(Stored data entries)
Segment Open

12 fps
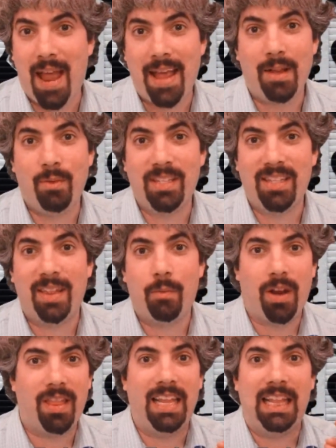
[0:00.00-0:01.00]
Panda was
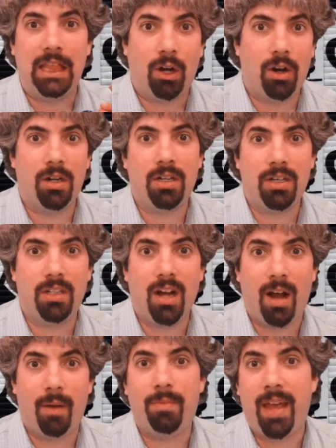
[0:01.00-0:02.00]
one of the largest
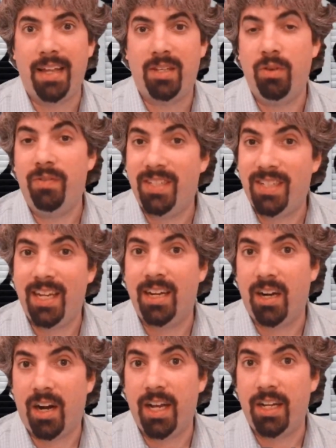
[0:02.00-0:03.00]
updates we've seen
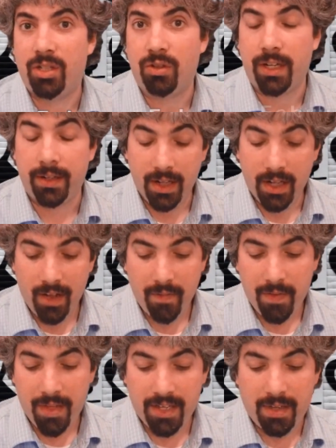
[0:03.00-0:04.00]
in our history.
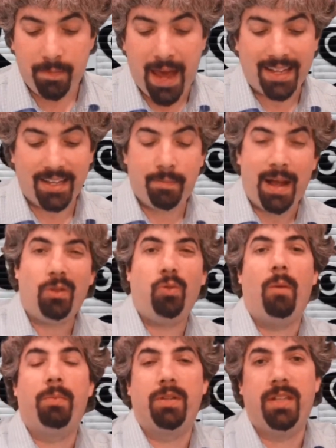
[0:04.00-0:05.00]
This impacted about
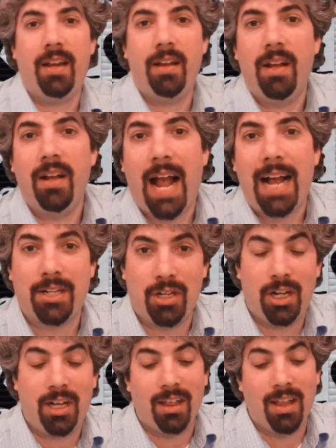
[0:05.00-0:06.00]
12%,
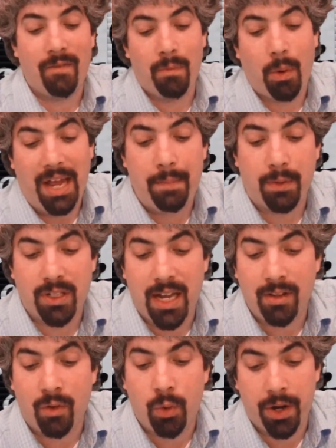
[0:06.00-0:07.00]
actually
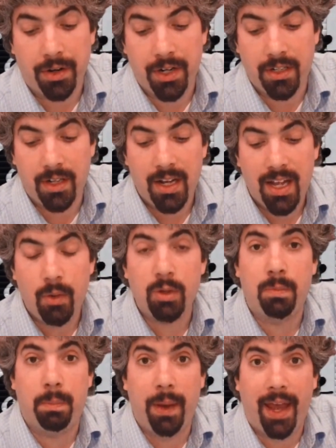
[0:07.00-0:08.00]
11.8% of queries. It
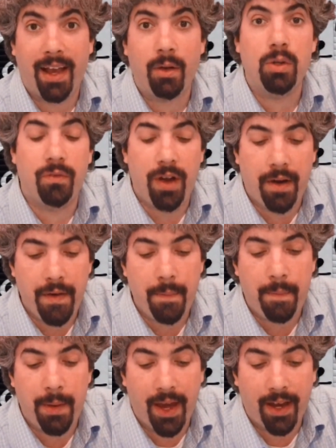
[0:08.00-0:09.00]
was big. It was very
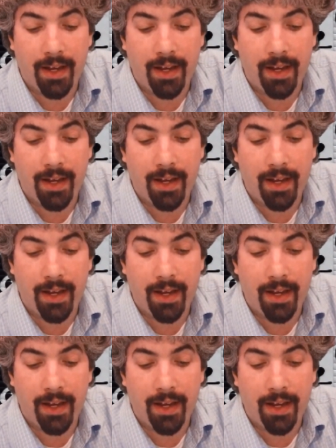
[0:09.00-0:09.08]
big.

Segment Closed

TASK BRIEF.
Please reproduce exactly, and nothing more, the lines from the one containing "[0:05.00-0:06.00]" through the last line of the entries, both included; pictures stay out.

PROBLEM SOLUTION.
[0:05.00-0:06.00]
12%,
[0:06.00-0:07.00]
actually
[0:07.00-0:08.00]
11.8% of queries. It
[0:08.00-0:09.00]
was big. It was very
[0:09.00-0:09.08]
big.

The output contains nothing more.